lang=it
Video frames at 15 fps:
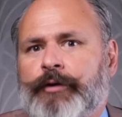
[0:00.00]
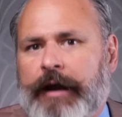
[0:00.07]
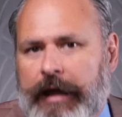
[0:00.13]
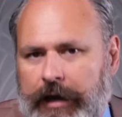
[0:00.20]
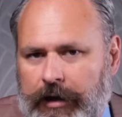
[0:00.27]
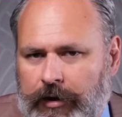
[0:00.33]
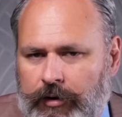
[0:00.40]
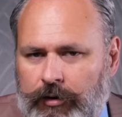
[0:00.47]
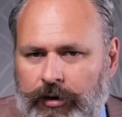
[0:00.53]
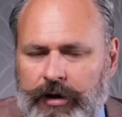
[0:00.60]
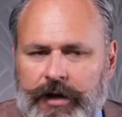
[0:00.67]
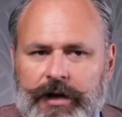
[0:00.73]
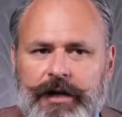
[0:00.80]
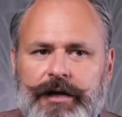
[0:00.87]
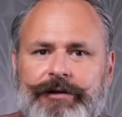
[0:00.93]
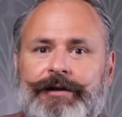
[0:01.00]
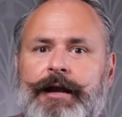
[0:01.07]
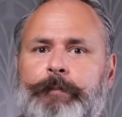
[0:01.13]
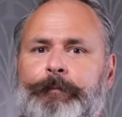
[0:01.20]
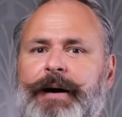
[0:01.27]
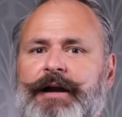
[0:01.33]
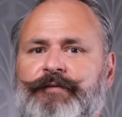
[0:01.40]
ricco,
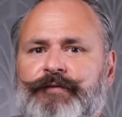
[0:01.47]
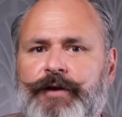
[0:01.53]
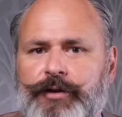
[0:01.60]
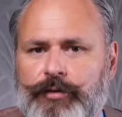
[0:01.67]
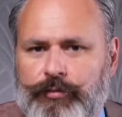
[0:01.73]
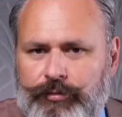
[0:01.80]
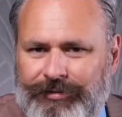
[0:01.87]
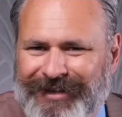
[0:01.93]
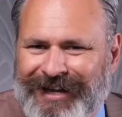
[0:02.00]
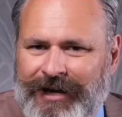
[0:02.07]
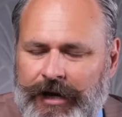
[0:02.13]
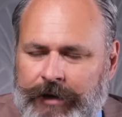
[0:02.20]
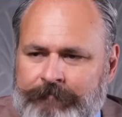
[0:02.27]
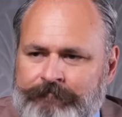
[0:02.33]
del parvenu, del,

# Work instruction
Render all entries verbatim, excluding any pictures they hold.

# Finished exercise
lang=it
Video frames at 15 fps:
[0:00.00]
[0:00.07]
[0:00.13]
[0:00.20]
[0:00.27]
[0:00.33]
[0:00.40]
[0:00.47]
[0:00.53]
[0:00.60]
[0:00.67]
[0:00.73]
[0:00.80]
[0:00.87]
[0:00.93]
[0:01.00]
[0:01.07]
[0:01.13]
[0:01.20]
[0:01.27]
[0:01.33]
[0:01.40]
ricco,
[0:01.47]
[0:01.53]
[0:01.60]
[0:01.67]
[0:01.73]
[0:01.80]
[0:01.87]
[0:01.93]
[0:02.00]
[0:02.07]
[0:02.13]
[0:02.20]
[0:02.27]
[0:02.33]
del parvenu, del,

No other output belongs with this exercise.